A "crackpot" design

On my previous post I spoke about a 0.5 m x 0.5 m Darrieus rotor with a 0.27 m x 0.5 m Savonius rotor on a side, and a 0.5m x 0.5 m cylinder on the other side.

Unlike a Magnus rotor (and in some way a Savonius rotor due to its Magnus effect) the Darrieus rotor does not need a high aspect ratio.
Theoretically the spin ratio of a Magnus rotor can go with the TSR of any device assuring its rotation. Practically (and according to my rough experiments) exceeding a value of 1 is difficult without motors, leading to a higher diameter of an efficient wind turbine in regard to the diameter of the driven cylinder.

On the photo I attach it is the same Darrieus rotor (0.5 m x 0.5 m) and with a smaller (0.17 m (instead of 0.27 m) x 0.5 m) poly Savonius rotor in the right to allow a better understanding. In the left there was a 0.27 m x 0.5 m cylinder.

As the TSR of my Darrieus rotor was rather low, between 1 and 2 at the best, the proportions between rotors can be too approximative.

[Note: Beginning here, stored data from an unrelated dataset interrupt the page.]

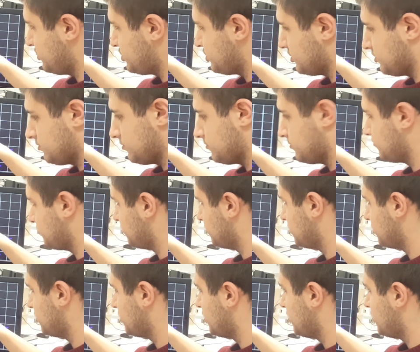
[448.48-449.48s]
region,
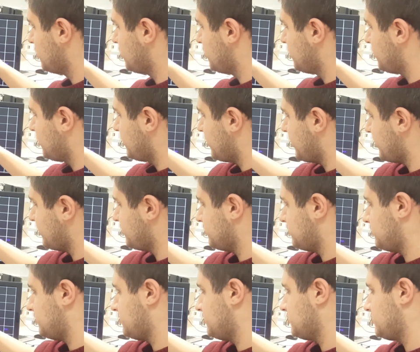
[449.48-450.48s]
and
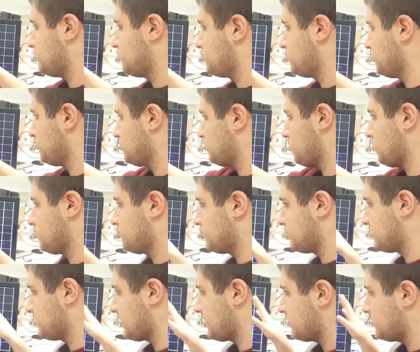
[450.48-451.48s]
2
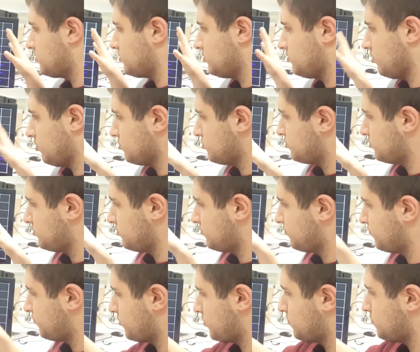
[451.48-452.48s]
soldiers are lost
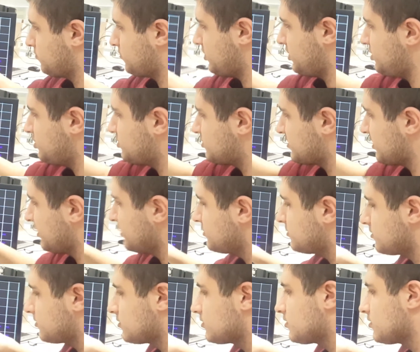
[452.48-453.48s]
from each side.
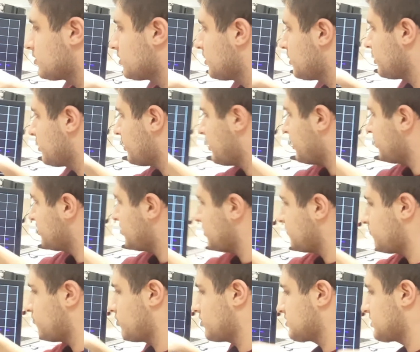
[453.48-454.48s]
And
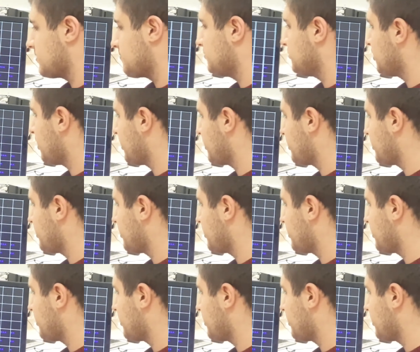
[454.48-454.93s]
then, for example,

However the Darrieus rotor adds drag, and has no lift unlike the Savonius rotor at least with the following dimensions I experimented:

  • a (0.27 m x 0.5 m) Savonius rotor alone leads to 35° elevation angle;

  • (0.27 m x 0.5 m) Savonius + cylinder rotors lead to 40° elevation angle;

  • the same cylinder + (0.5 m x 0.5 m) Darrieus + the same Savonius rotors lead to 10° elevation angle.

In fact the Darrieus rotor(s) could fly but with longer Magnus rotor(s) or/and Savonius rotor(s) or/and Sharp rotor. In the other hand the Darrieus rotor is more efficient than the Savonius rotor for electricity production: an appropriate balancing between these rotors could be studied, comprising their respective diameters and spans.